A recent study by Lydia Cox showed that the steel tariffs imposed back in 2002-03 ended up doing more harm than good:

In this paper, I study the long-term effects that temporary upstream tariffs have on downstream industries. Even temporary tariffs can have cascading effects through production networks when placed on upstream products, but to date, little is known about the long-term behavior of these spillovers. Using a new method for mapping downstream industries to specific steel inputs, I estimate the effect of the steel tariffs enacted by President Bush in 2002 and 2003 on downstream industry outcomes. I find that upstream steel tariffs have highly persistent negative impacts on the competitiveness of U.S. downstream industry exports. Persistence in the response of exports is driven by a restructuring of global trade flows that does not revert once the tariffs are lifted. I use a dynamic model of trade to show that the presence of relationship-specific sunk costs of exporting can generate persistence of the magnitude that I find in the data. Finally, I show that taking both contemporaneous and persistent downstream impacts into account substantially alters the welfare implications of upstream tariffs.
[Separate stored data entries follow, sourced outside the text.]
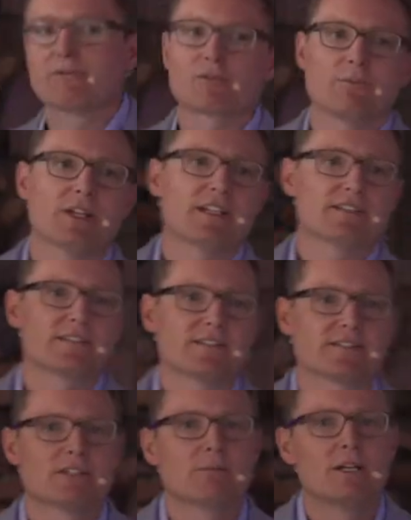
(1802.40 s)
from that
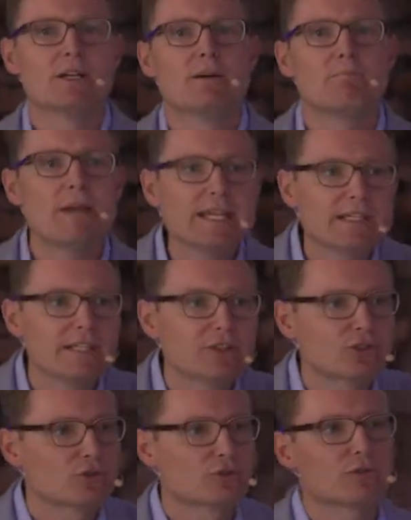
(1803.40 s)
system, making
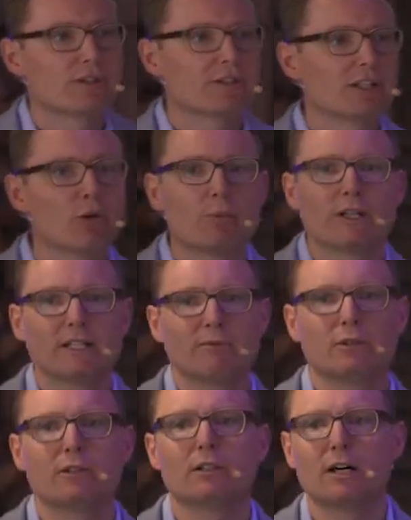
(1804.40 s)
sure nobody
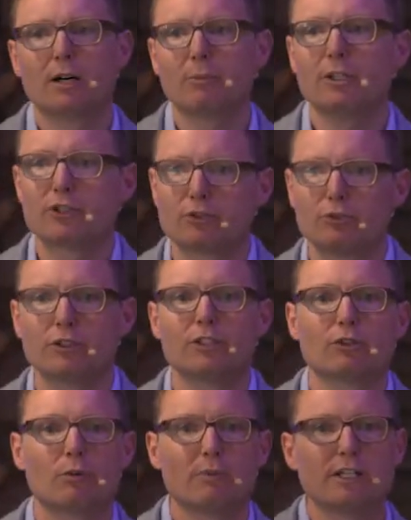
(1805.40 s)
will intrude it
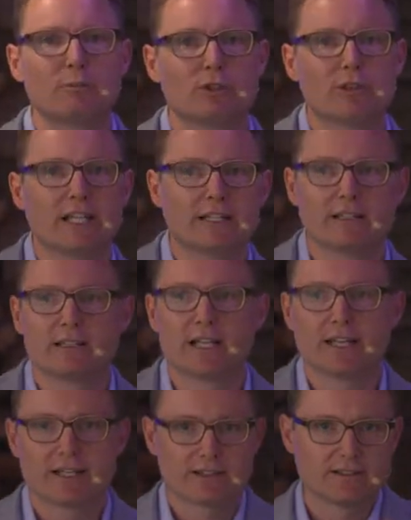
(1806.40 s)
or manipulate it
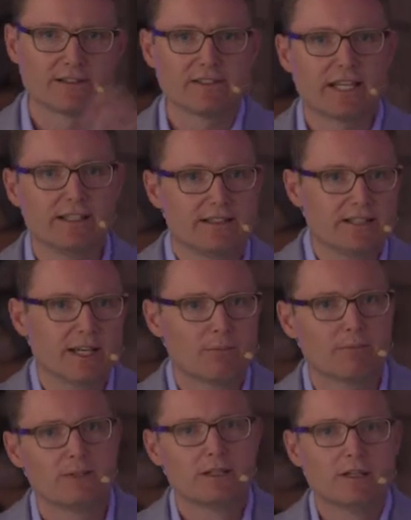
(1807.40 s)
like this
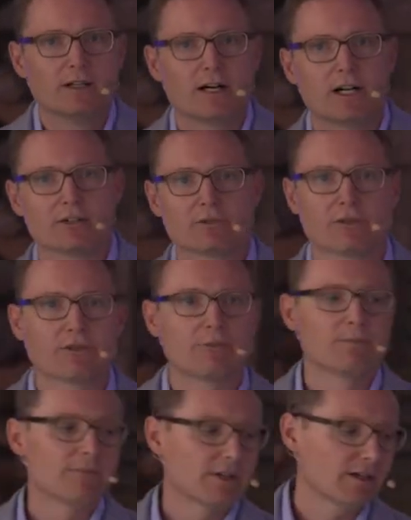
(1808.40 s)
ATM
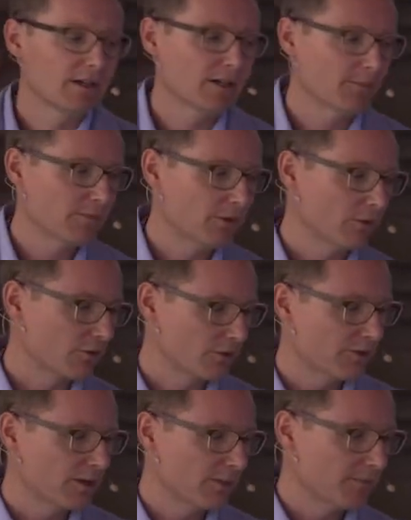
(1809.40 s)
algorithm or
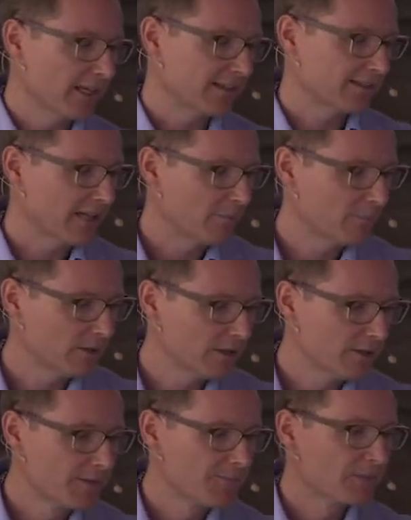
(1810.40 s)
example.
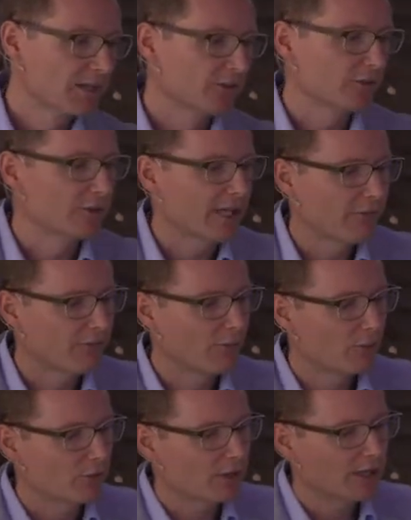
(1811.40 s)
So
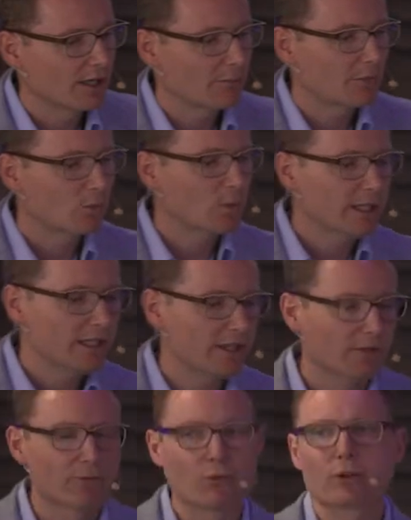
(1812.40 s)
therefore, we
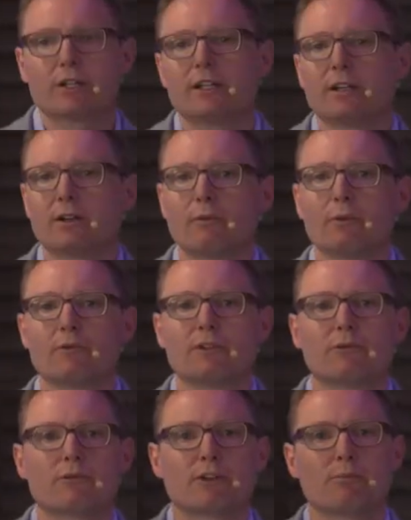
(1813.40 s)
working with
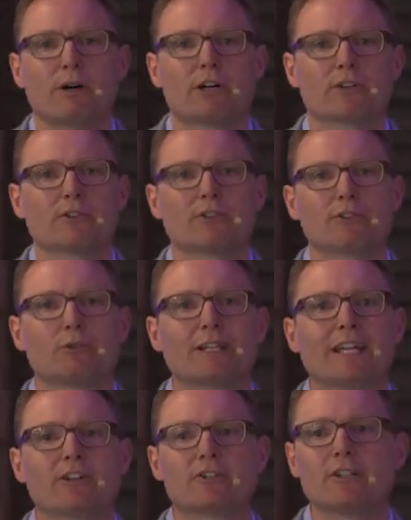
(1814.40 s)
different partners
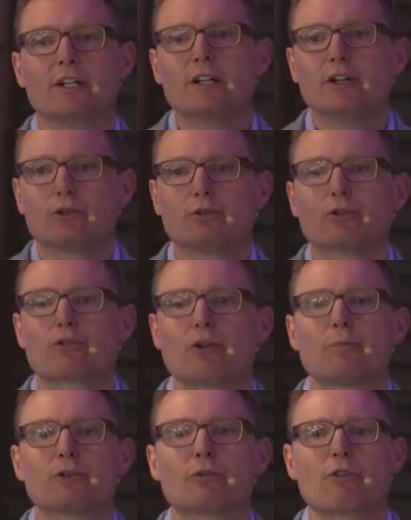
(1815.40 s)
together to
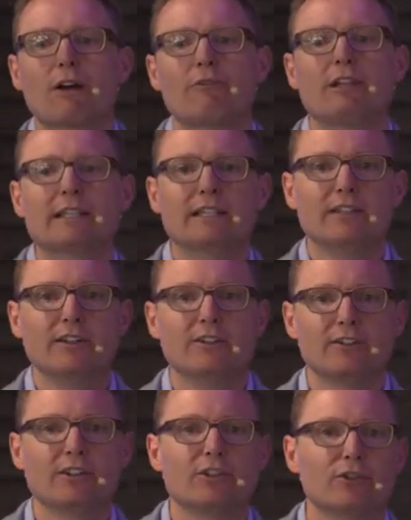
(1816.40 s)
cryptographically
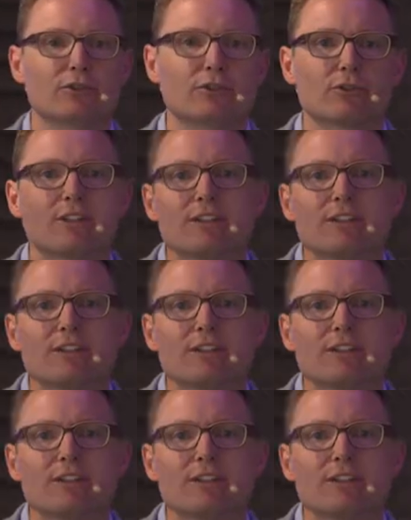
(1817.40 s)
secure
And the same sort of result occurred when the US imposed high tariffs on Chinese imports.  Here’s The Economist:

One reason why America levied tariffs was to encourage manufacturers to relocate there. Yet trade friction has in fact depressed business investment in America, suggests research by Mary Amiti of the Federal Reserve Bank of New York and others. The share prices of companies trading with China fared especially badly after tariff announcements. This reflected lower returns to capital and, by extension, weaker incentives to invest. All told, the annual investment growth of listed American firms was likely to have shrunk by 1.9 percentage points by the end of 2020. Aaron Flaaen and Justin Pierce of the Federal Reserve Board estimate that exposure to higher tariffs was associated with a decline in American manufacturing employment of 1.4%. The burden of higher import costs and retaliatory levies outweighed the benefits of being sheltered from foreign competition.